• _Records for this task_:

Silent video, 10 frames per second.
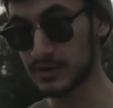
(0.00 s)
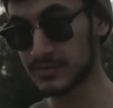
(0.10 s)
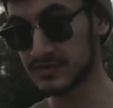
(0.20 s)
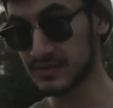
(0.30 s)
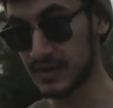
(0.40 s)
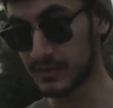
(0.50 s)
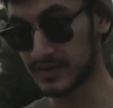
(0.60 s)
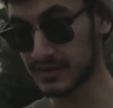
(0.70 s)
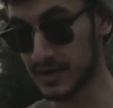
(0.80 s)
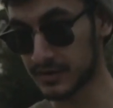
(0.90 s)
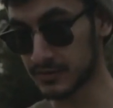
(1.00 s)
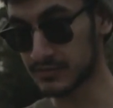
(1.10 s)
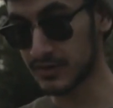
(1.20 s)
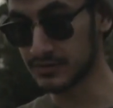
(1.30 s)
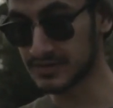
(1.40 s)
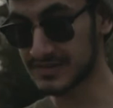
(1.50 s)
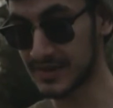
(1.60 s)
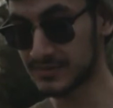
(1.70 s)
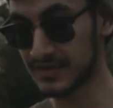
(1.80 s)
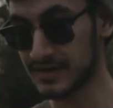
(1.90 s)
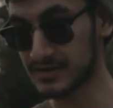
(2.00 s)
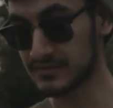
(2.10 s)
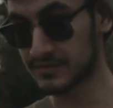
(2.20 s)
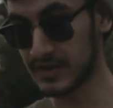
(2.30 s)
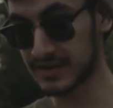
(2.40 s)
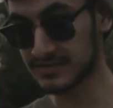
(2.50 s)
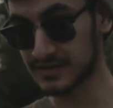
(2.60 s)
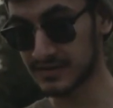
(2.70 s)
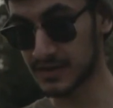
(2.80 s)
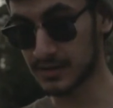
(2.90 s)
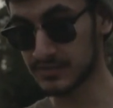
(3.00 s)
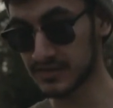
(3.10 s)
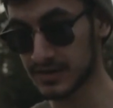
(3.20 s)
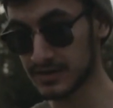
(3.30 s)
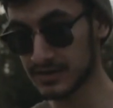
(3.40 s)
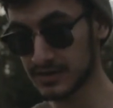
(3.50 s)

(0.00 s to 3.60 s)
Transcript: polymers are where the R groups are on the same side of the fully extended carbon chain.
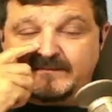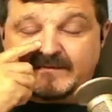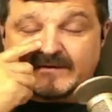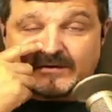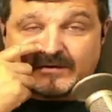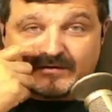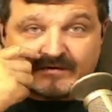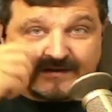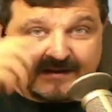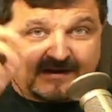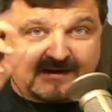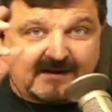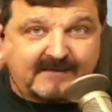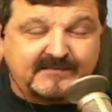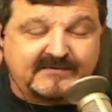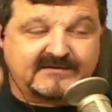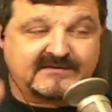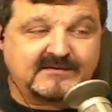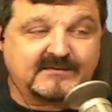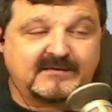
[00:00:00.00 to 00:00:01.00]
You know, that
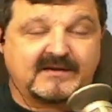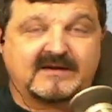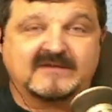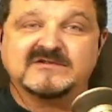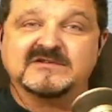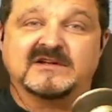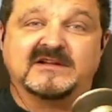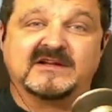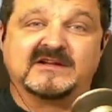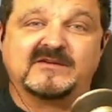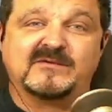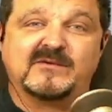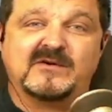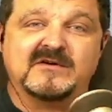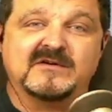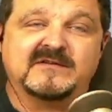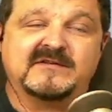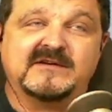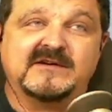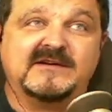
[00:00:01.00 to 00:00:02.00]
happens sometimes. You click the
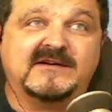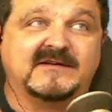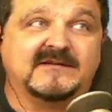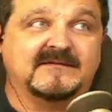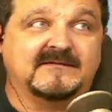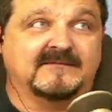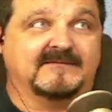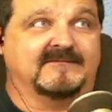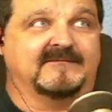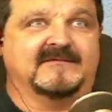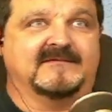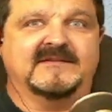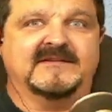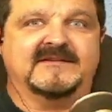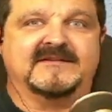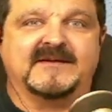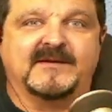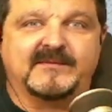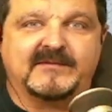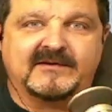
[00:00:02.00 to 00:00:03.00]
wrong thing and
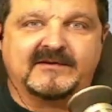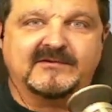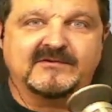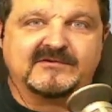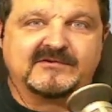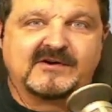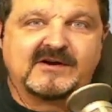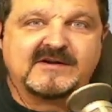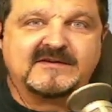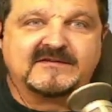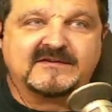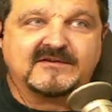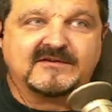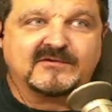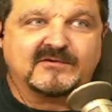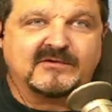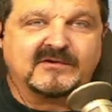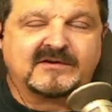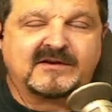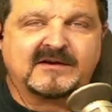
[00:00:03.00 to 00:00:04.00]
something goes crazy and
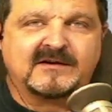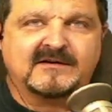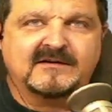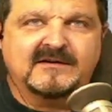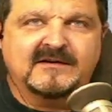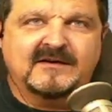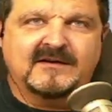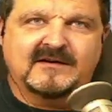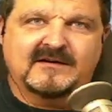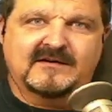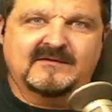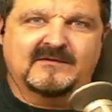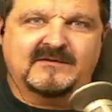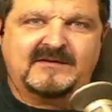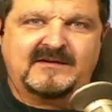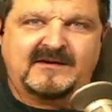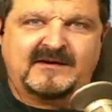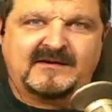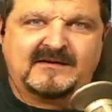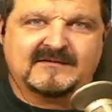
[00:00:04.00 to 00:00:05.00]
you look like, what
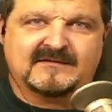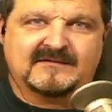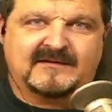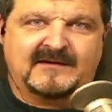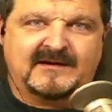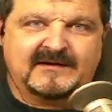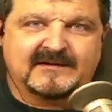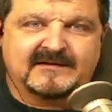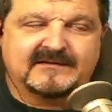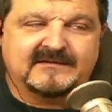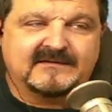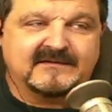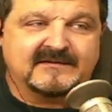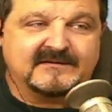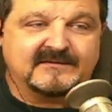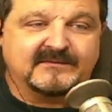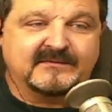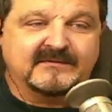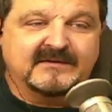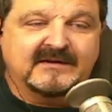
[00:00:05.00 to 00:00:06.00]
the heck is that?
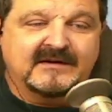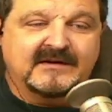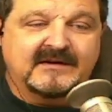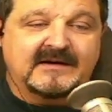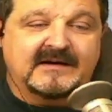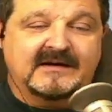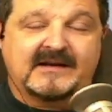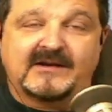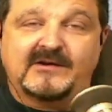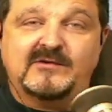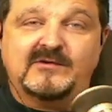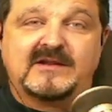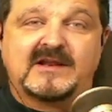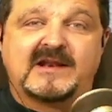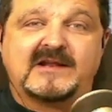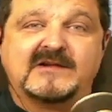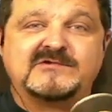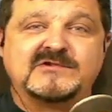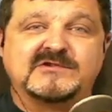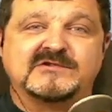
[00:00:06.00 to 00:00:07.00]
And I knew
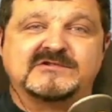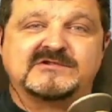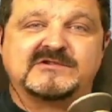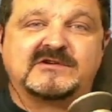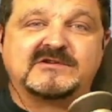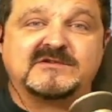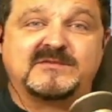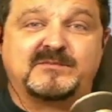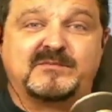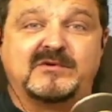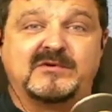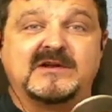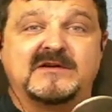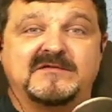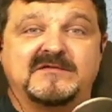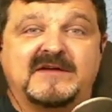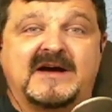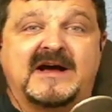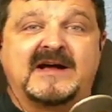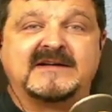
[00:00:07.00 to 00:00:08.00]
that intro starts pretty
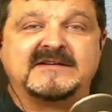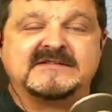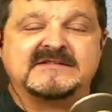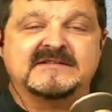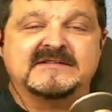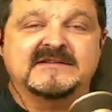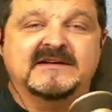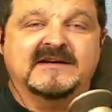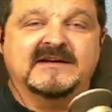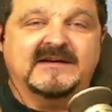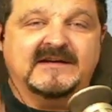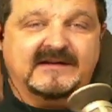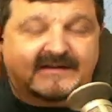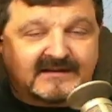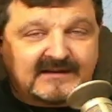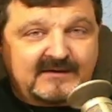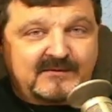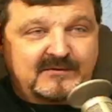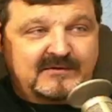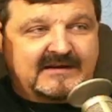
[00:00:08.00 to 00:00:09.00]
fast,
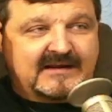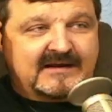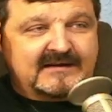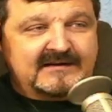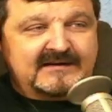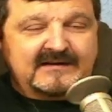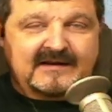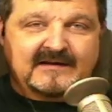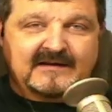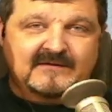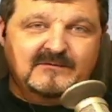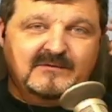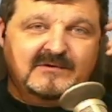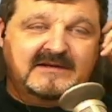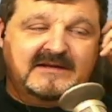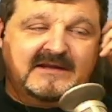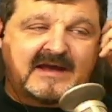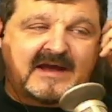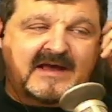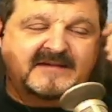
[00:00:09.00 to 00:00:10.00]
and then
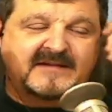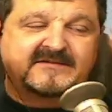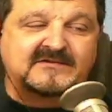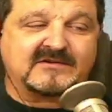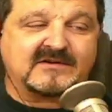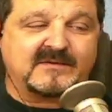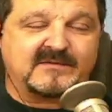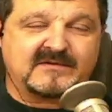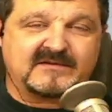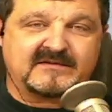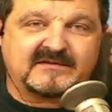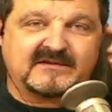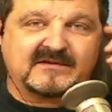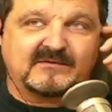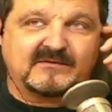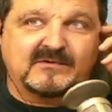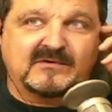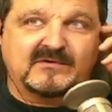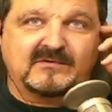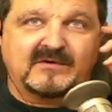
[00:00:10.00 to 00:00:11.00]
when the ad started up, I was like,
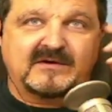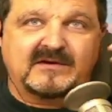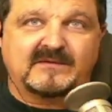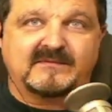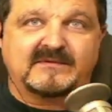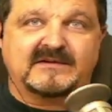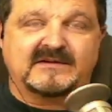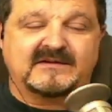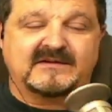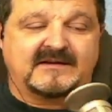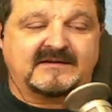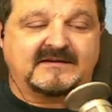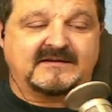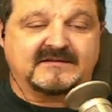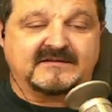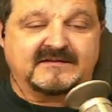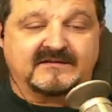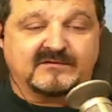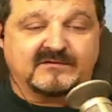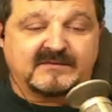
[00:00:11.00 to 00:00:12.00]
whoa, wait a minute, that
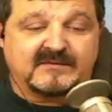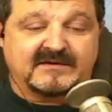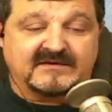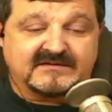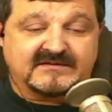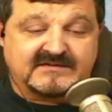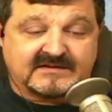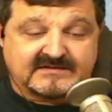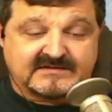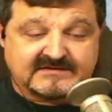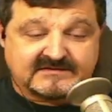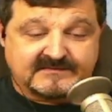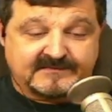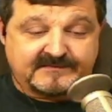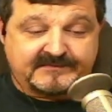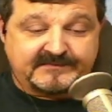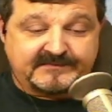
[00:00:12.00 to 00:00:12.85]
doesn't even make sense.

• _Task prompt_:
Please copy the data above exactly; the pictures do not belong in the copy.

• _Task response_:
Silent video, 10 frames per second.
(0.00 s)
(0.10 s)
(0.20 s)
(0.30 s)
(0.40 s)
(0.50 s)
(0.60 s)
(0.70 s)
(0.80 s)
(0.90 s)
(1.00 s)
(1.10 s)
(1.20 s)
(1.30 s)
(1.40 s)
(1.50 s)
(1.60 s)
(1.70 s)
(1.80 s)
(1.90 s)
(2.00 s)
(2.10 s)
(2.20 s)
(2.30 s)
(2.40 s)
(2.50 s)
(2.60 s)
(2.70 s)
(2.80 s)
(2.90 s)
(3.00 s)
(3.10 s)
(3.20 s)
(3.30 s)
(3.40 s)
(3.50 s)

(0.00 s to 3.60 s)
Transcript: polymers are where the R groups are on the same side of the fully extended carbon chain.
[00:00:00.00 to 00:00:01.00]
You know, that
[00:00:01.00 to 00:00:02.00]
happens sometimes. You click the
[00:00:02.00 to 00:00:03.00]
wrong thing and
[00:00:03.00 to 00:00:04.00]
something goes crazy and
[00:00:04.00 to 00:00:05.00]
you look like, what
[00:00:05.00 to 00:00:06.00]
the heck is that?
[00:00:06.00 to 00:00:07.00]
And I knew
[00:00:07.00 to 00:00:08.00]
that intro starts pretty
[00:00:08.00 to 00:00:09.00]
fast,
[00:00:09.00 to 00:00:10.00]
and then
[00:00:10.00 to 00:00:11.00]
when the ad started up, I was like,
[00:00:11.00 to 00:00:12.00]
whoa, wait a minute, that
[00:00:12.00 to 00:00:12.85]
doesn't even make sense.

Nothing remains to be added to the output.